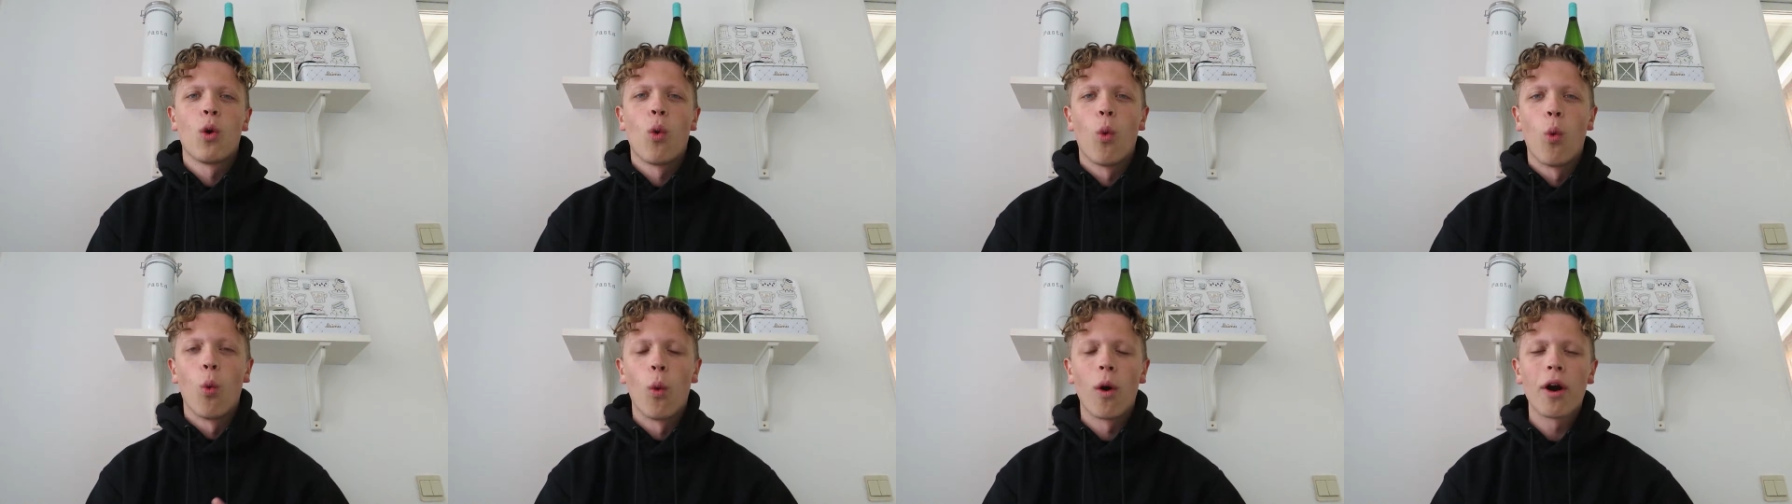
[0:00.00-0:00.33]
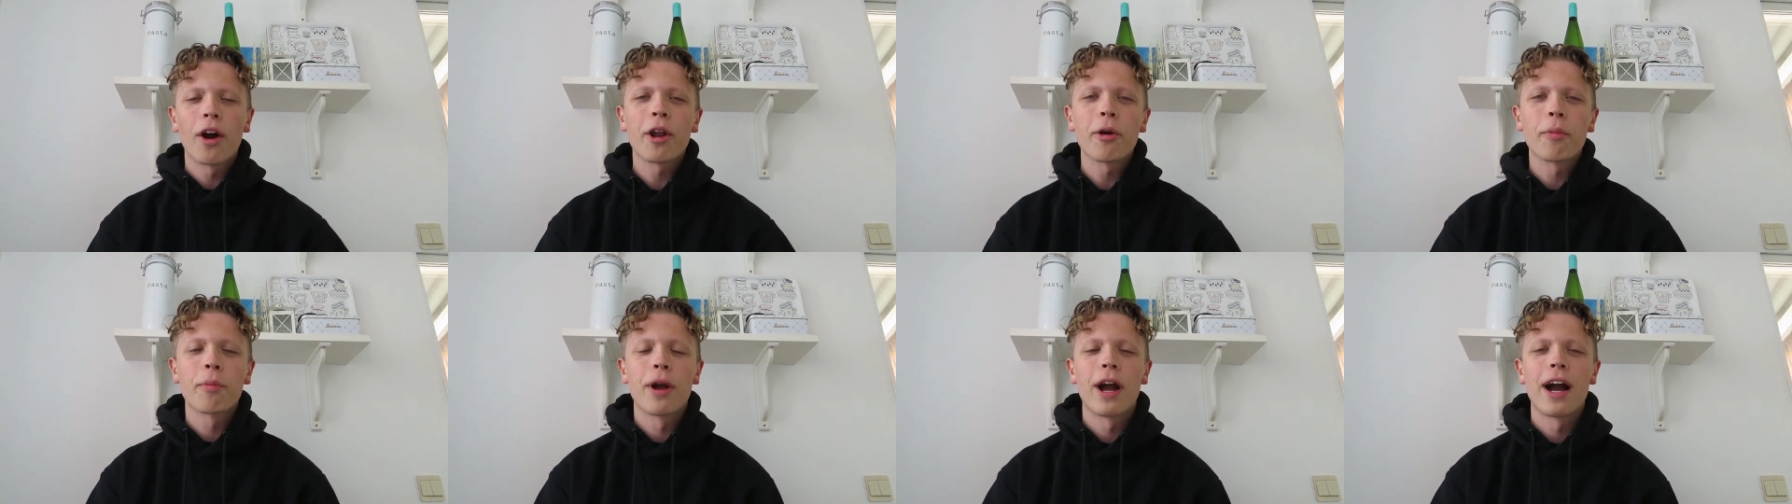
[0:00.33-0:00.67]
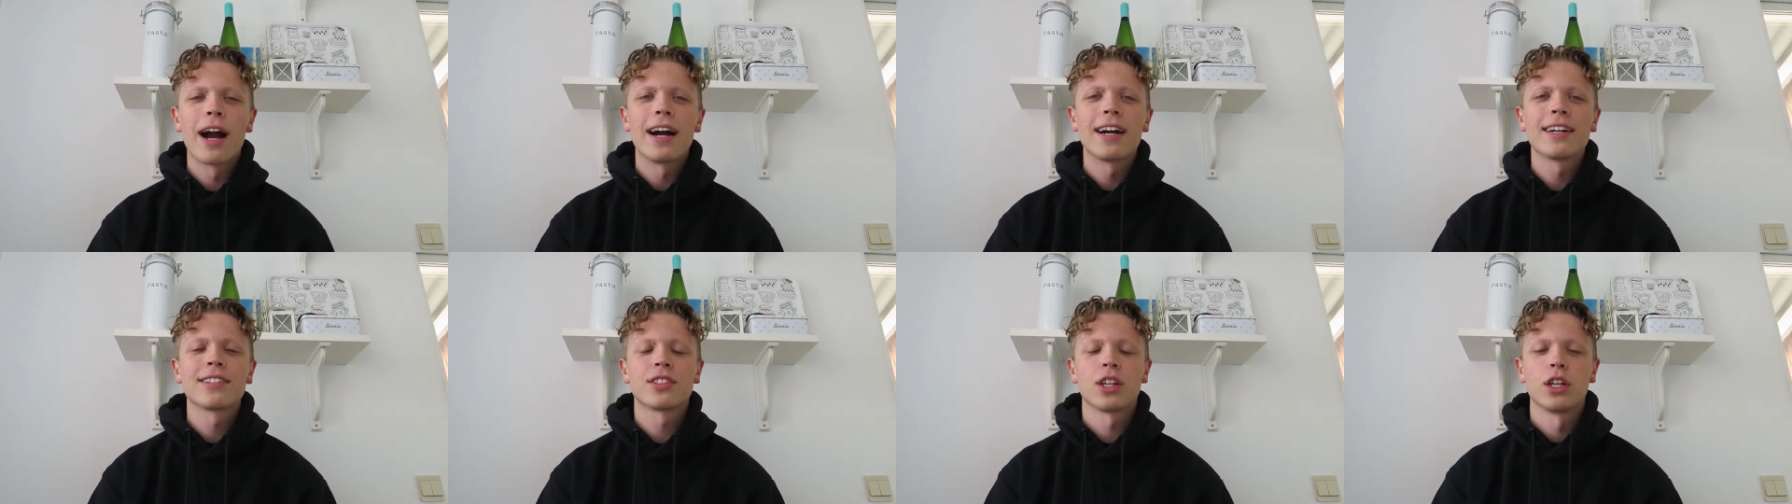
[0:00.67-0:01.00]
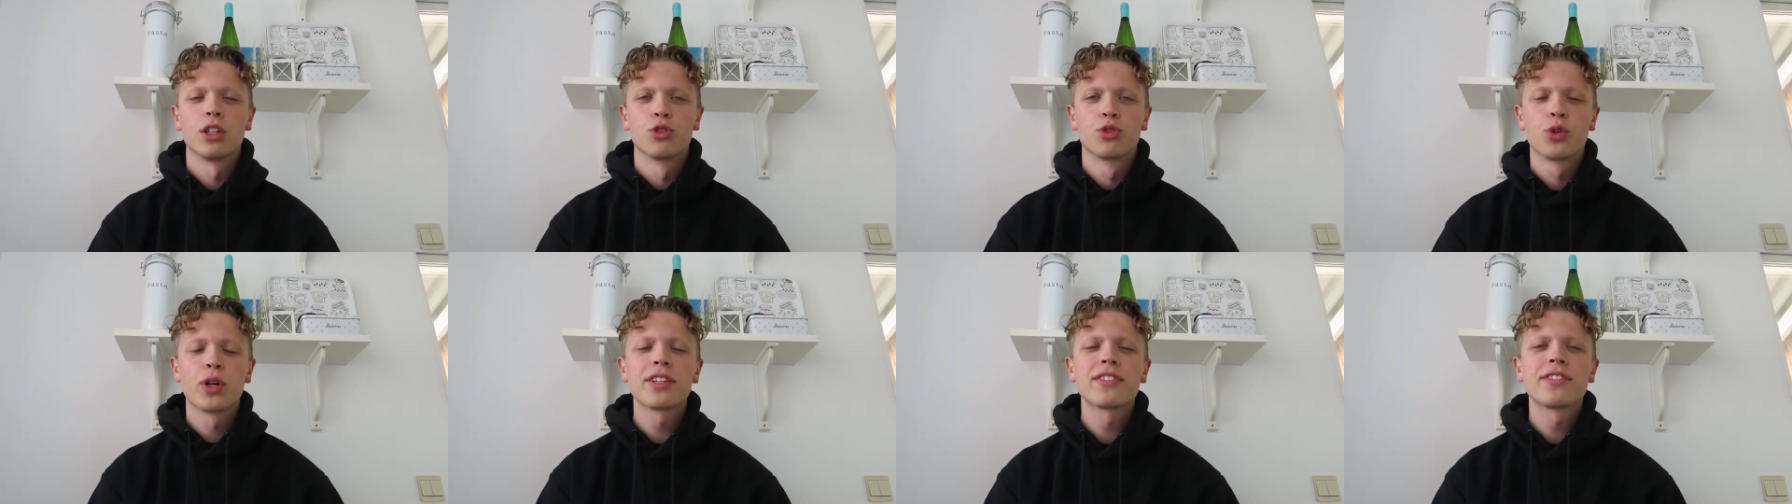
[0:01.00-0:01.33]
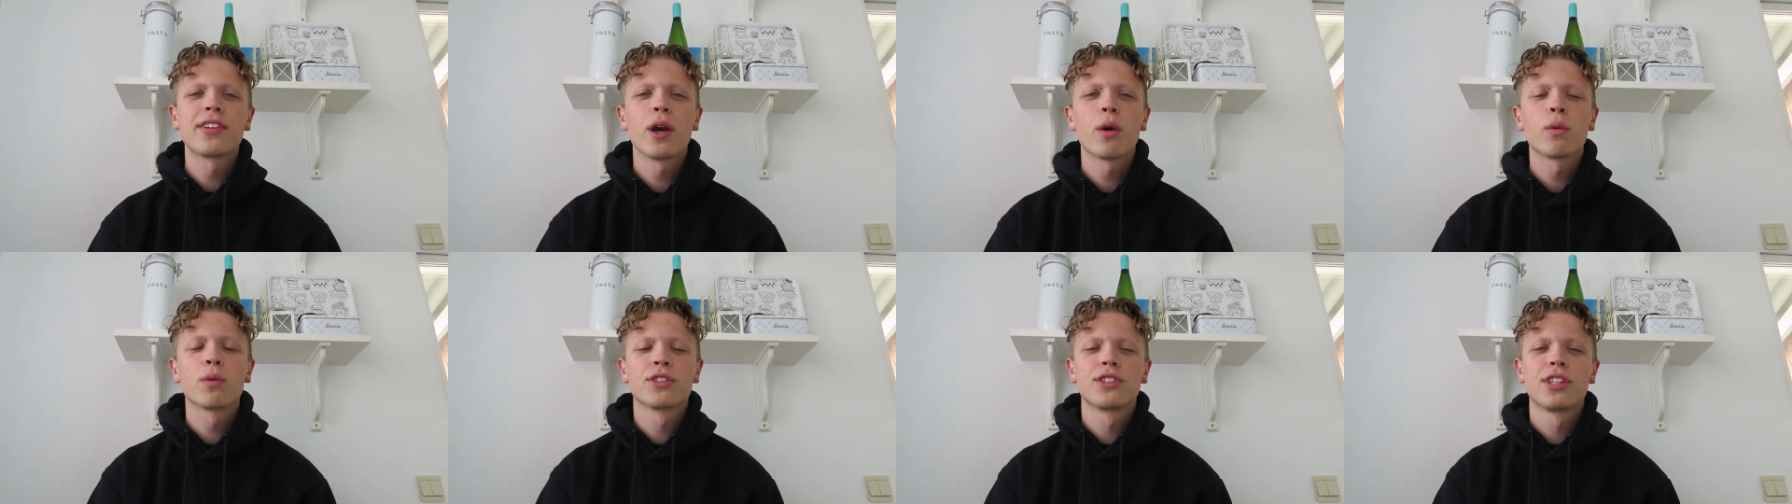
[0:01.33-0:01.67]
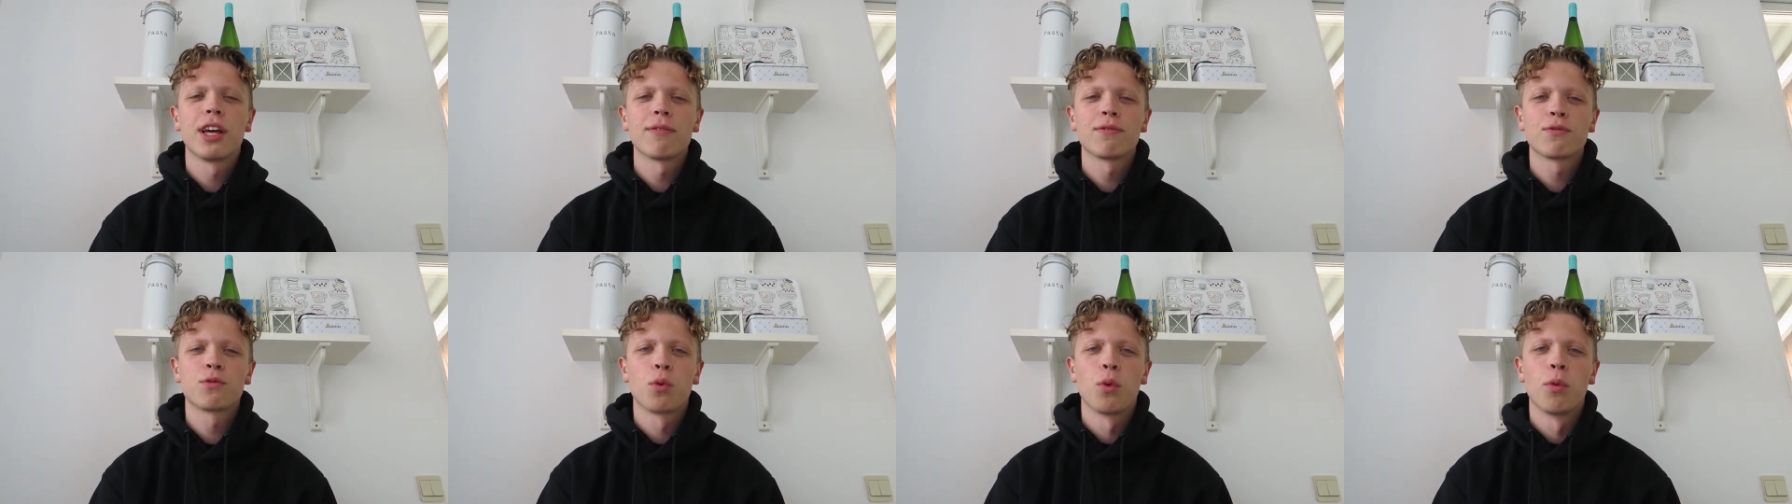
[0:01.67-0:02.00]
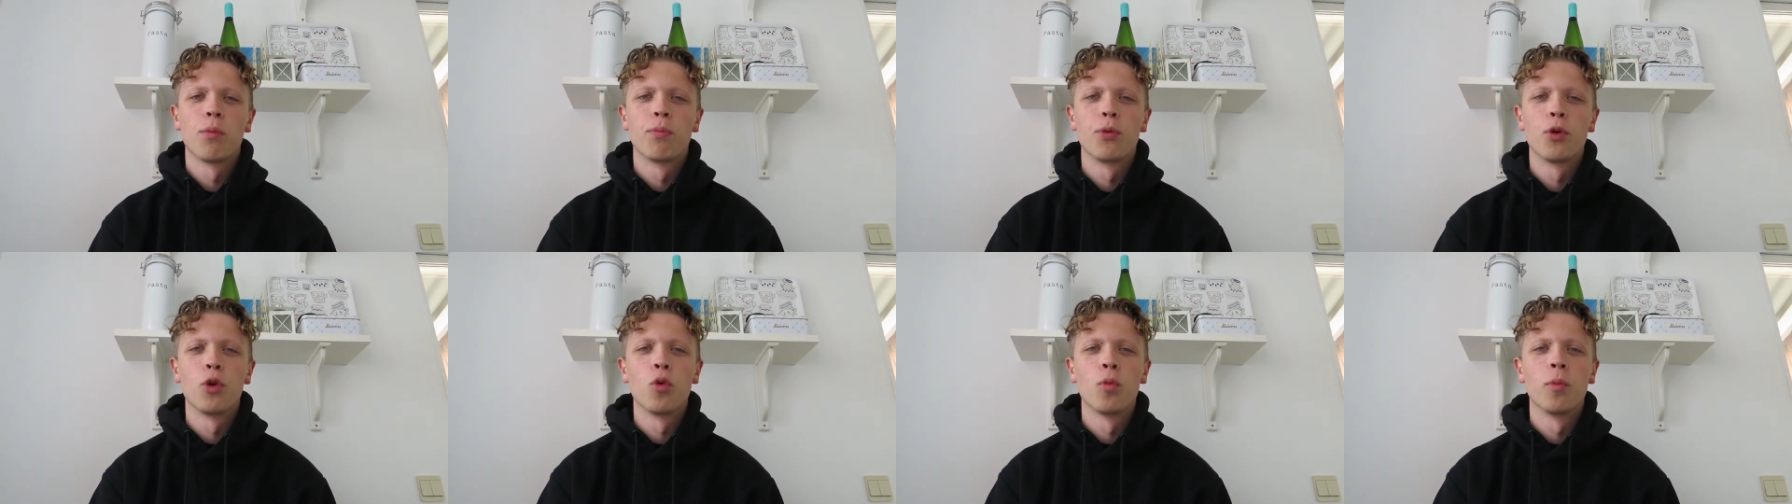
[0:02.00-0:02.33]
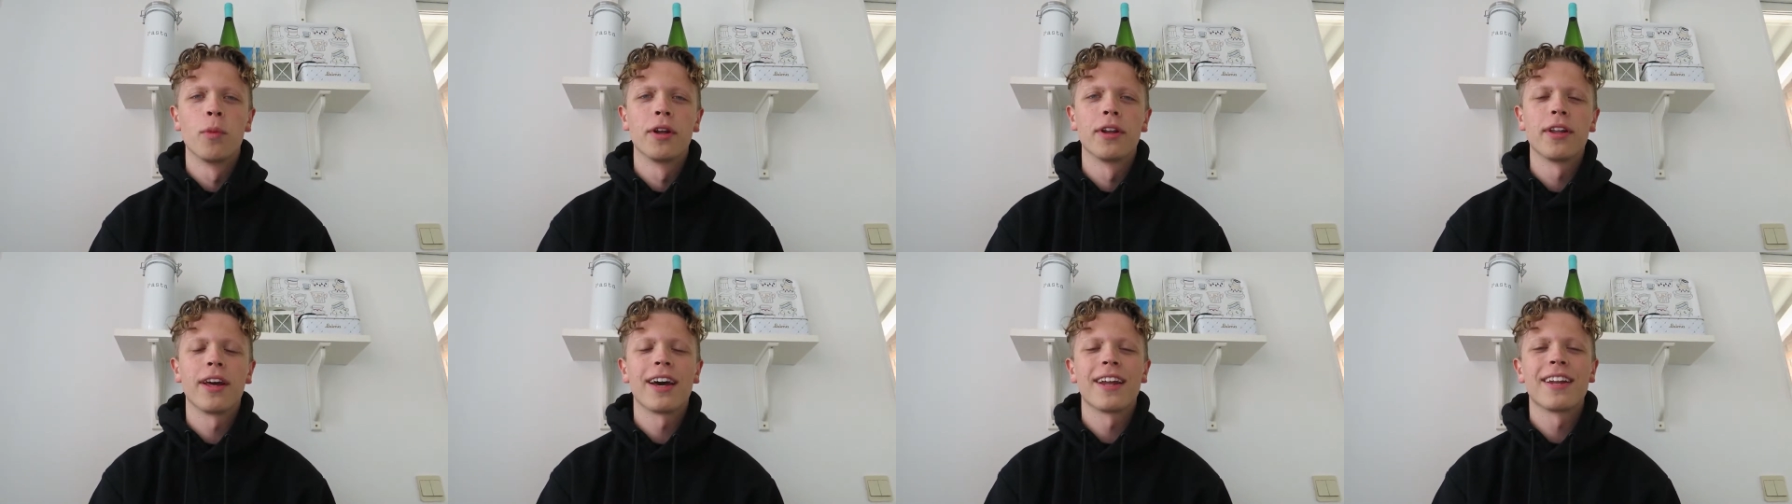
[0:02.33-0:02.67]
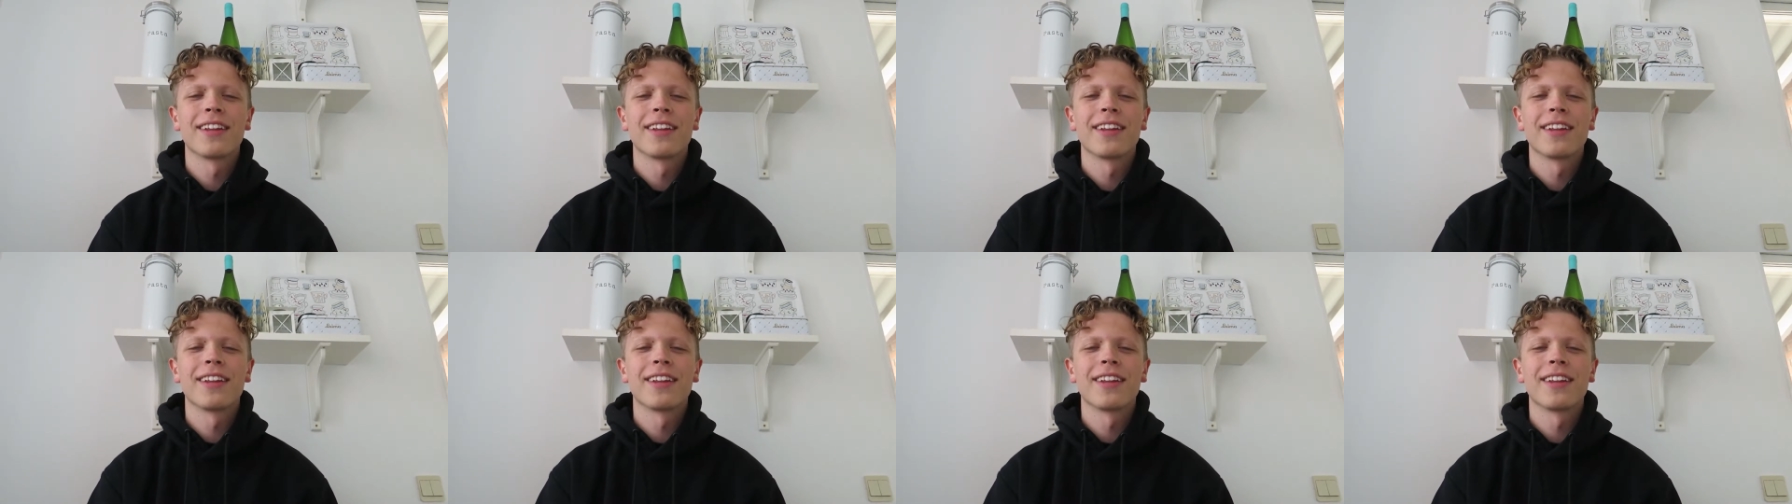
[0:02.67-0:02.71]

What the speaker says: What up guys, Andres here with Steps for Improvement,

□ □ □ □ □

Retype the line containing "[0:02.00-0:02.33]" and all lines after it to the end of the material, exactly as written, leaving out any pictures.

[0:02.00-0:02.33]
[0:02.33-0:02.67]
[0:02.67-0:02.71]

What the speaker says: What up guys, Andres here with Steps for Improvement,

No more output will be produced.